My interest is more in how separable certain worldviews are. One of the sharpest divisions, it appears to me, between different ways of thinking, is between people who think only in integers--as in the ancient Greeks and the humanities today--and people who think in real numbers, as do scientists. It would be very interesting to me if the beginnings of real mathematics had been taken by Ptolemy from another society rather than developed within Greece, where the idea of the irrationals was considered a horror.

Real numbers didn't become really important until another key philosophical advance: the development of the decimal position in numerical representation. Before that, arithmetic was so clumsy that you couldn't have any kind of empirical science or statistics, because each computation took a lot of time. The decimal position wasn't invented until the 17th century! It seems so simple to us, but it was invented at the same time as logarithms, which seem much more complicated to me.

4505568 Well we can certainly trace the providence of the Mafia with this, if nothing else.

4505745

The book is more interested in cultural inheritance. It argues that the standard view is that the west took knowledge from the East, but that its culture came entirely through Rome, whereas the author thinks that many important aspects of Western culture came from Syria, Persia, and such areas.

As well as, er, the non-Roman parts of Europe, yes? Particularly, you know, the northern and western parts of Europe where the Roman writ ran thinnest?

I believe this came up like a year, year and a half ago when you were doing a series of posts about the literary inheritance of the English language, Bad Horse, and I'll say again what I did then because it is one of my hobby-horses: people talk all the time about the cultural inheritance of Rome but overlook the fact that Western Europe (and the attendant "Western Civilization" which usually includes North America) is as much or more Germanic than it is Roman. The kingdoms and peoples that would eventually become Germany, England, and France were either outright never conquered by Rome, or following the collapse of the Western empire were conquered by people who had never been conquered by Rome. The ruling classes of France, England, and the Holy Roman Empire nearly universally trace themselves back to people with names like Hugh, Alfred, and Lothair rather than Marcus or Lucius or Julius.
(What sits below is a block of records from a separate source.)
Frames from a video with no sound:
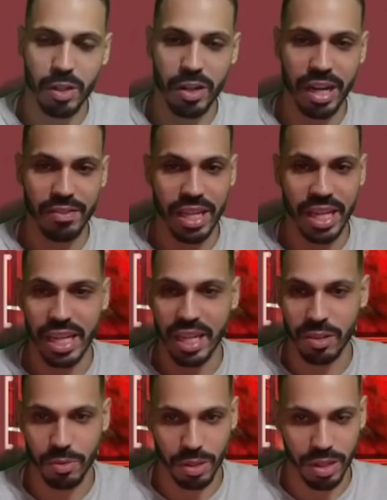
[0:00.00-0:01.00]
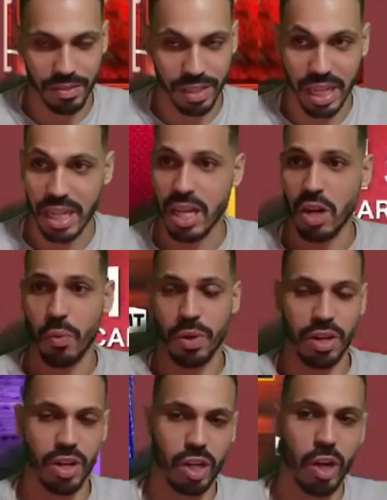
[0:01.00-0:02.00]
have that. I know we don't have that.
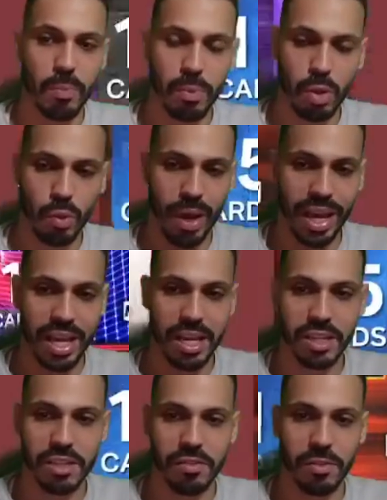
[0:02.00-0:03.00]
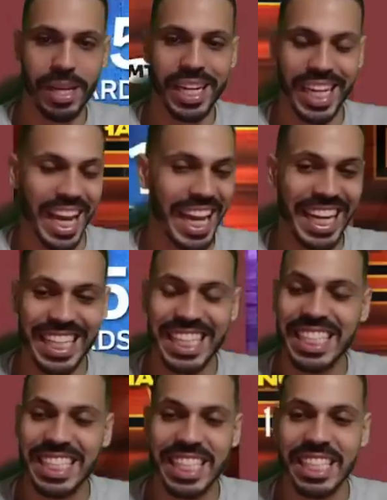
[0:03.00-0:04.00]
We are a couple away from hitting
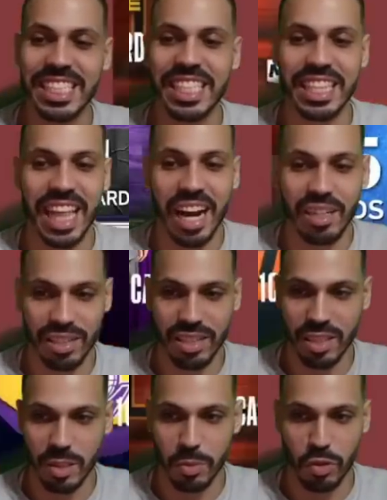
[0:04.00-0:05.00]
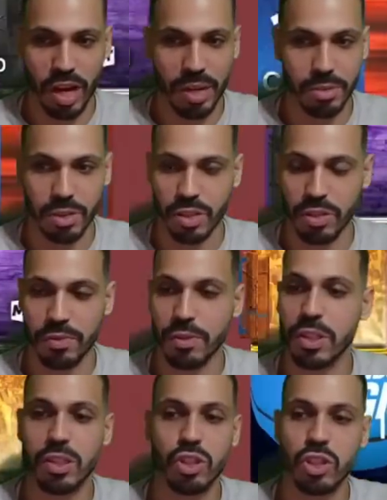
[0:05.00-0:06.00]
eighty-six thousand subscribers. So if you
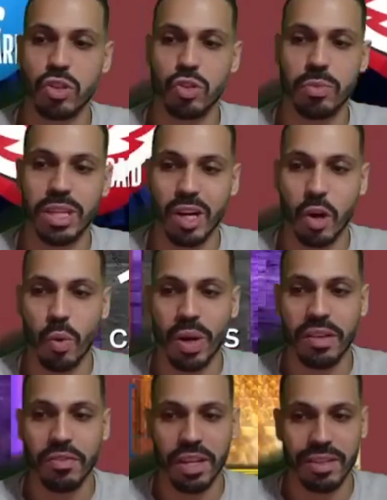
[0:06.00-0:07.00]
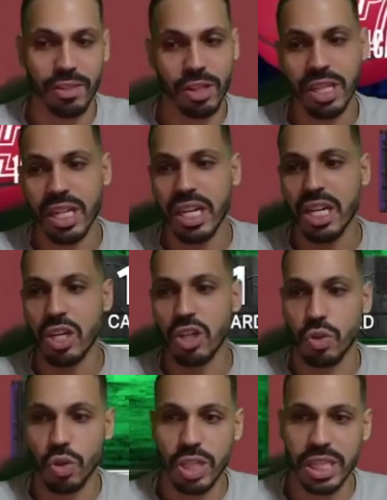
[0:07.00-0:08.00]
can just do me a quick favor,
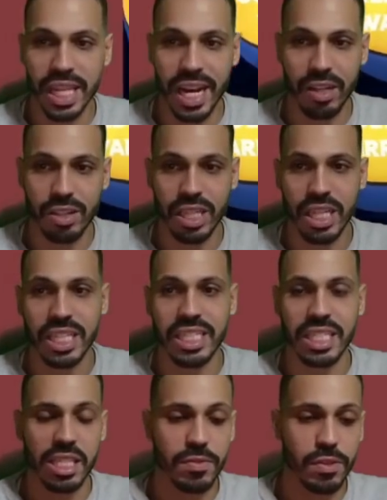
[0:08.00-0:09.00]
look down, see if you're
This isn't to deny the impact that Roman culture and learning had on Western Europe, of course. But the Roman center of gravity was in the southeast of Europe and also in what we'd today call the Middle East. The cultural inheritance of northern and western Europe isn't just guys with sandals, skirts, and gladiuses; it is guys with beards, bearskins, and axes. It is Beowulf and the Anglo-Saxon Chronicle in addition to Euripides and Pliny the Elder.

One of the sharpest divisions, it appears to me, between different ways of thinking, is between people who think only in integers--as in the ancient Greeks and the humanities today--and people who think in real numbers, as do scientists.
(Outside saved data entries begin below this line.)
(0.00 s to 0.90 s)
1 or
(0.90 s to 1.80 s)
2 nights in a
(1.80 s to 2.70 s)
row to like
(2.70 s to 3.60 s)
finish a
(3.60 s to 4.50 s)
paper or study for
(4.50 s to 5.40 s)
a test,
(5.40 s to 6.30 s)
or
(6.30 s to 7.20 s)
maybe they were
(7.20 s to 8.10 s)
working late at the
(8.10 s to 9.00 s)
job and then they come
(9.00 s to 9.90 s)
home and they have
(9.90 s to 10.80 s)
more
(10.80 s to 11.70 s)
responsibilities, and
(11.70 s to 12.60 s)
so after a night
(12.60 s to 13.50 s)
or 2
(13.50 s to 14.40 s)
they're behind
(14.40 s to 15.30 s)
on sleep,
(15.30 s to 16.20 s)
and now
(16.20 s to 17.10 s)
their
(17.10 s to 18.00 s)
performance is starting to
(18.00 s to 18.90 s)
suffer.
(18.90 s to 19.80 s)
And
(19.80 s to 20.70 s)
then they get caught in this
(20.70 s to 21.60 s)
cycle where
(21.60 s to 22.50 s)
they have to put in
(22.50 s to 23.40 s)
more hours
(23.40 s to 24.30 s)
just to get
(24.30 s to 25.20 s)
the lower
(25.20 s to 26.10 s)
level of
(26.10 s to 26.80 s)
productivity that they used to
I confess that what you're trying to say with this... metaphor? I think it's a metaphor?... escapes me.

4506908 I don't think the English, German, and French get overlooked, though. It's not my book anyway. Very interesting and insightful, but sometimes makes too much of its evidence, or substitutes "what everybody knows" for data.
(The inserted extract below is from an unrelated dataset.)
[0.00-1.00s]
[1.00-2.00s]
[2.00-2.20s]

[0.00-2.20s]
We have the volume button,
The kingdoms and peoples that would eventually become Germany, England, and France were either outright never conquered by Rome, or following the collapse of the Western empire were conquered by people who had never been conquered by Rome.

I explained in my post on the Aryan heresy that they were conquered by people who had never been conquered by Rome, but who thought they were Roman. Which way you want to count that is up to you. You could say the whole period was a battle for Europe between three wannabe-Roman peoples.

I confess that what you're trying to say with this... metaphor? I think it's a metaphor?... escapes me.

It's not a metaphor. It will take, I think, four long posts to explain.